I Thought It Was Just “Being Professional”
You ADHD lot know the drill:
- “Smile more.”
- “Don’t fidget.”
- “Make eye contact.”
- “Say something smart in the meeting.”
- “Don’t let them see you sweat.”
- “Everyone else is doing fine — what’s wrong with you?”
What’s wrong with me? Nothing. - I'm just built for pretending to be neurotypical eight hours a day.
So Did The Mask Ever Slip? YES!
Earlier this year, at a company I worked for, I was asked to change my weekly routine overnight — from driving 300 miles once a month to doing it every single week.
No warning. No check-in. No “Hey, is this going to work for you?”
That shift — that complete disregard for how I work — was the moment my mask fell off.
Let’s just say... that meeting did not go well.
It wasn’t just disappointment. It was rage.
Rage that no matter how hard I try, I’m still expected to behave like everyone else. Speak like everyone else.
I kept trying to explain what I needed. I really did.
But the understanding just wasn’t there.
And look — I get it. Businesses make business decisions.
But would you ask someone in a wheelchair to just “walk into the office” every week?
Same vibe.
(Okay, maybe a little extreme — but not by much.)
What Happens When the Mask Comes Off?
I get home and crash.
Proper shutdown. Can't speak. Can't think. Can't even decide what to eat.
Snapping at people I love. Feeling like shit.
Burnout — not from the work, but from performing like someone who didn’t have ADHD all day.
Seriously — how do neurotypicals do this every day without combusting?
And the worst part?
When I’m not in work-mode, I don’t even know who I am.
This is the issue.
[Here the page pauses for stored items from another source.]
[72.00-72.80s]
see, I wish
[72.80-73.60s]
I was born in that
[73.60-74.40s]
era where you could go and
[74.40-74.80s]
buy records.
You mask for so long that “me” was just... gone.
This is another reason why I have 101 hobbies, it allows me time not to be me... It's hard writing that but being me makes me anxious, uneasy because I'm faced with something that I have no idea how to deal with... Calm, relaxed me.. Bonkers!
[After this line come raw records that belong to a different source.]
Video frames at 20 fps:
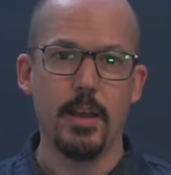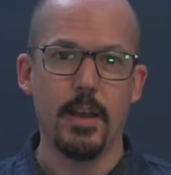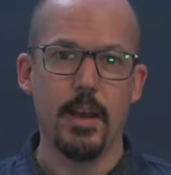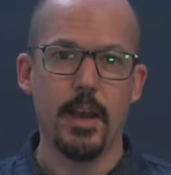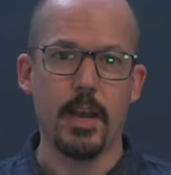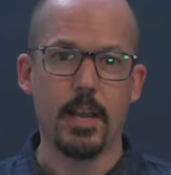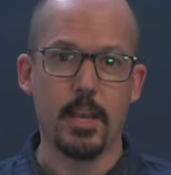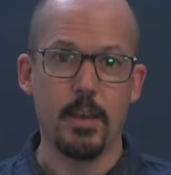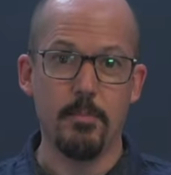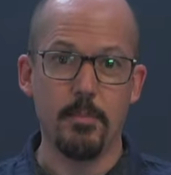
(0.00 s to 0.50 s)

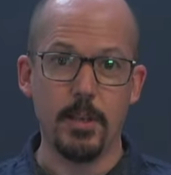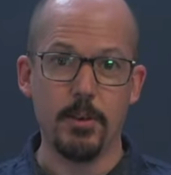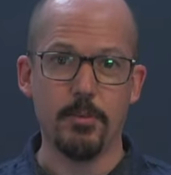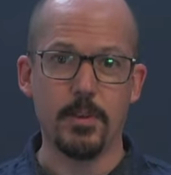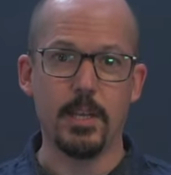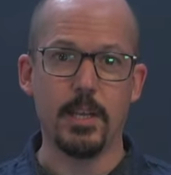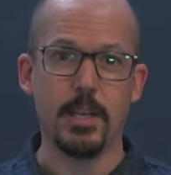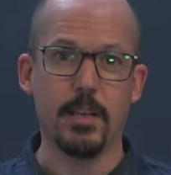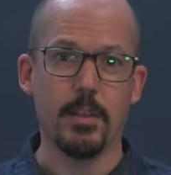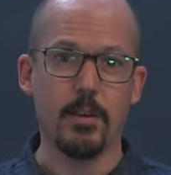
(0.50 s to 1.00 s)
a
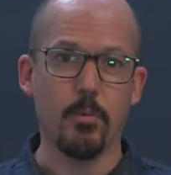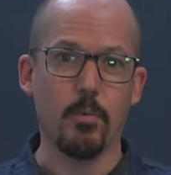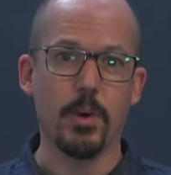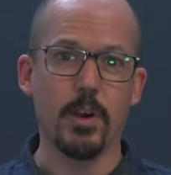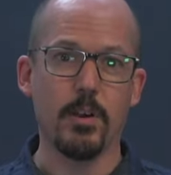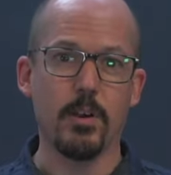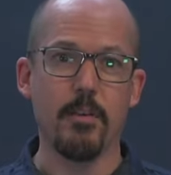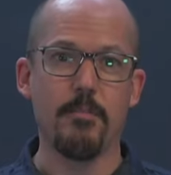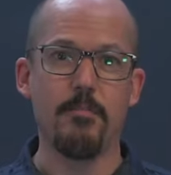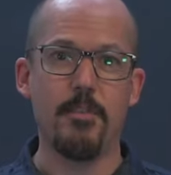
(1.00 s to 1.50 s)
community, that
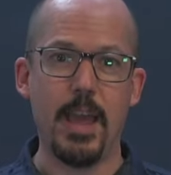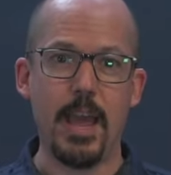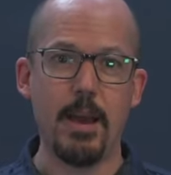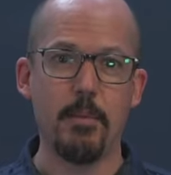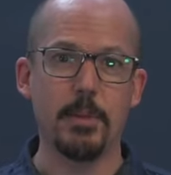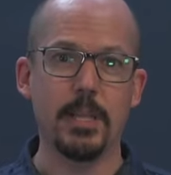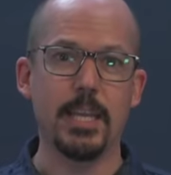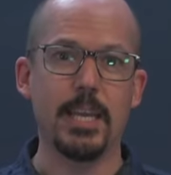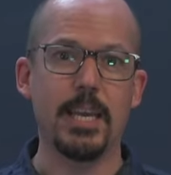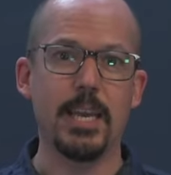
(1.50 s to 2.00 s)
we're a
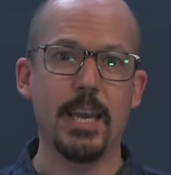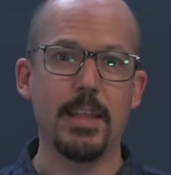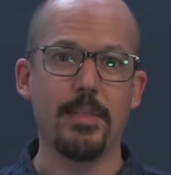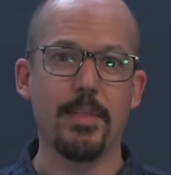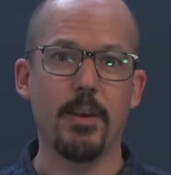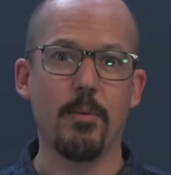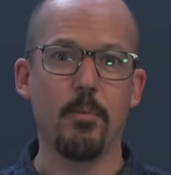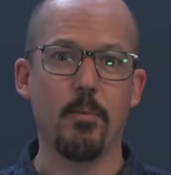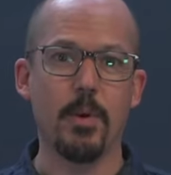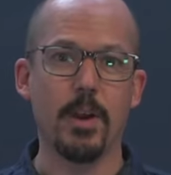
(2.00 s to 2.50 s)
family, and
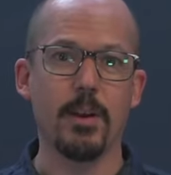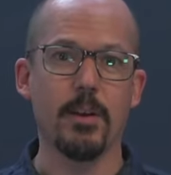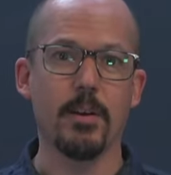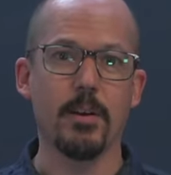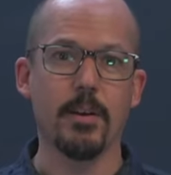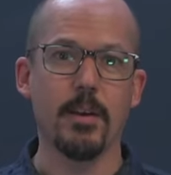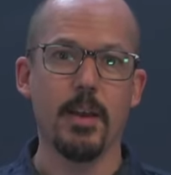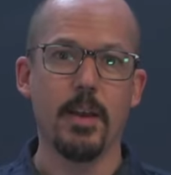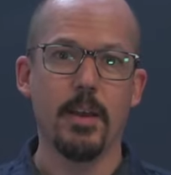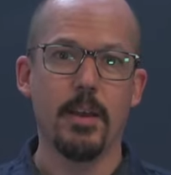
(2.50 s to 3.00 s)
that
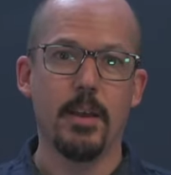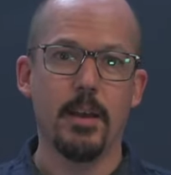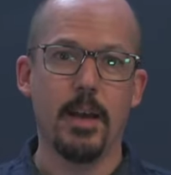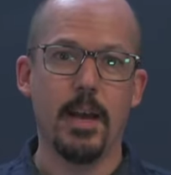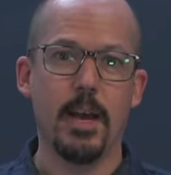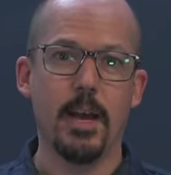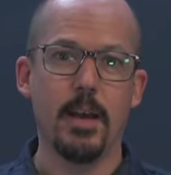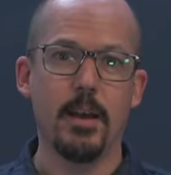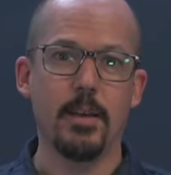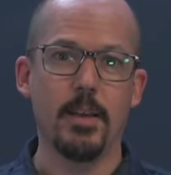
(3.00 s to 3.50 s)
we're
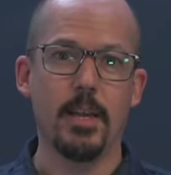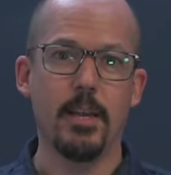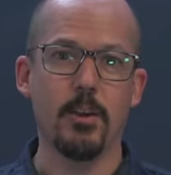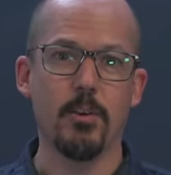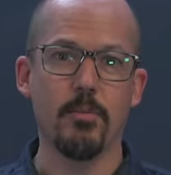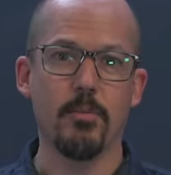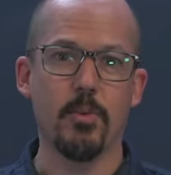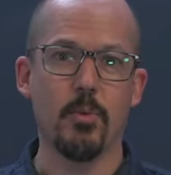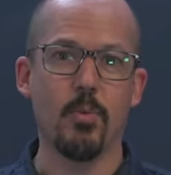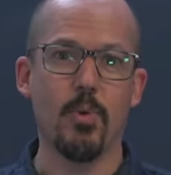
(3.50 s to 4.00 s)
uh, here
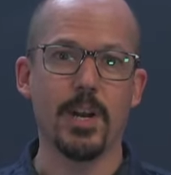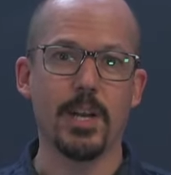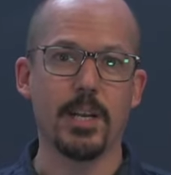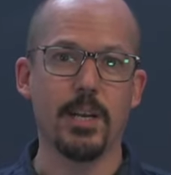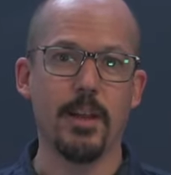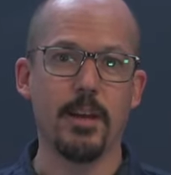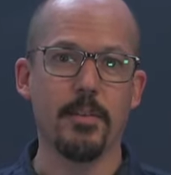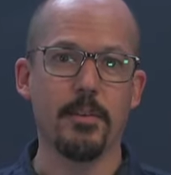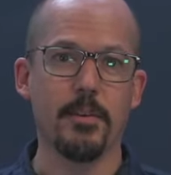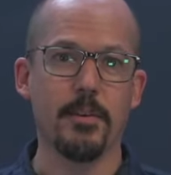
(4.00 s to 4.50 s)
for one
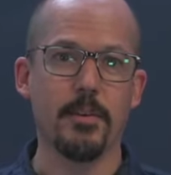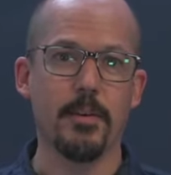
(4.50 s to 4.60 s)
another.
Going a bit deeper on this — The question is was “me” ever really there??
42 years of masking.
The Grief Hit Hard
The realisation that I have been masking my whole life felt like a gut punch.
Because once you see it, you start replaying your whole career through that lens.
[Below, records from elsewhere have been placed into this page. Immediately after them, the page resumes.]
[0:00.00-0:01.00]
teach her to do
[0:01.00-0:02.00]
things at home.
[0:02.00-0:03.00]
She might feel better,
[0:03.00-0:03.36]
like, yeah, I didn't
Every job. Every meeting. Every moment you twisted yourself into someone more “acceptable.”
All that effort.
All that pain.
And for what?
A seat at a table that wasn’t even built for you?
So… Now What?
I haven’t figured it all out yet.
I still catch myself masking. Still find myself rehearsing responses. Still say “I’m good!” when I’m two Slack pings away from a full shutdown.
But I know it now. And that’s a start.
I’m learning to unmask, even just a little.
To say, “Actually, I need a bit more time.”
To stim on camera. To not apologise for my brain.
To show up as me — even if “me” is a bit much.
The biggest thing though - I changed roles into a company that understanding and willing to work with me, which is amazing as it allows me the freedom to try and work out who I am,
Advice from me - If you've ever read an article that states don't mention ADHD to a future employer, ignore it.
I know for some that being faced with some one with ADHD might be a step into the unknown for an employer but if they can't work with someone that has amazing skill then that is not the table you want to be sat at,
Now if you are an employer that doesn't understand ADHD and would generally step away from employing some one - let me give a brief run down of what we can bring - I will write another article on this in the future.
1. Hyperfocus Superpower
2. Creative Problem Solving
3. Crisis Mode = God Mode
4. Systems Thinkers
5. Empathetic AF
6. Relentlessly Curious
7. Innovators and Hackers
8. Resourceful as Hell
9. Authentic Communicators
10. Adaptable, Resilient, and Still Showing Up
Lastly, Why I’m Writing This
Because if you're reading this thinking “Shit… this is me” — I want you to know:
You’re not alone.
You’re not broken.
And masking isn’t sustainable — it’s survival.
But we deserve more than survival.
We deserve to show up fully.
Even if we show up weird, fidgety, quiet, loud, late, brilliant, burnt out — or all of the above.
Let’s drop the act. One layer at a time.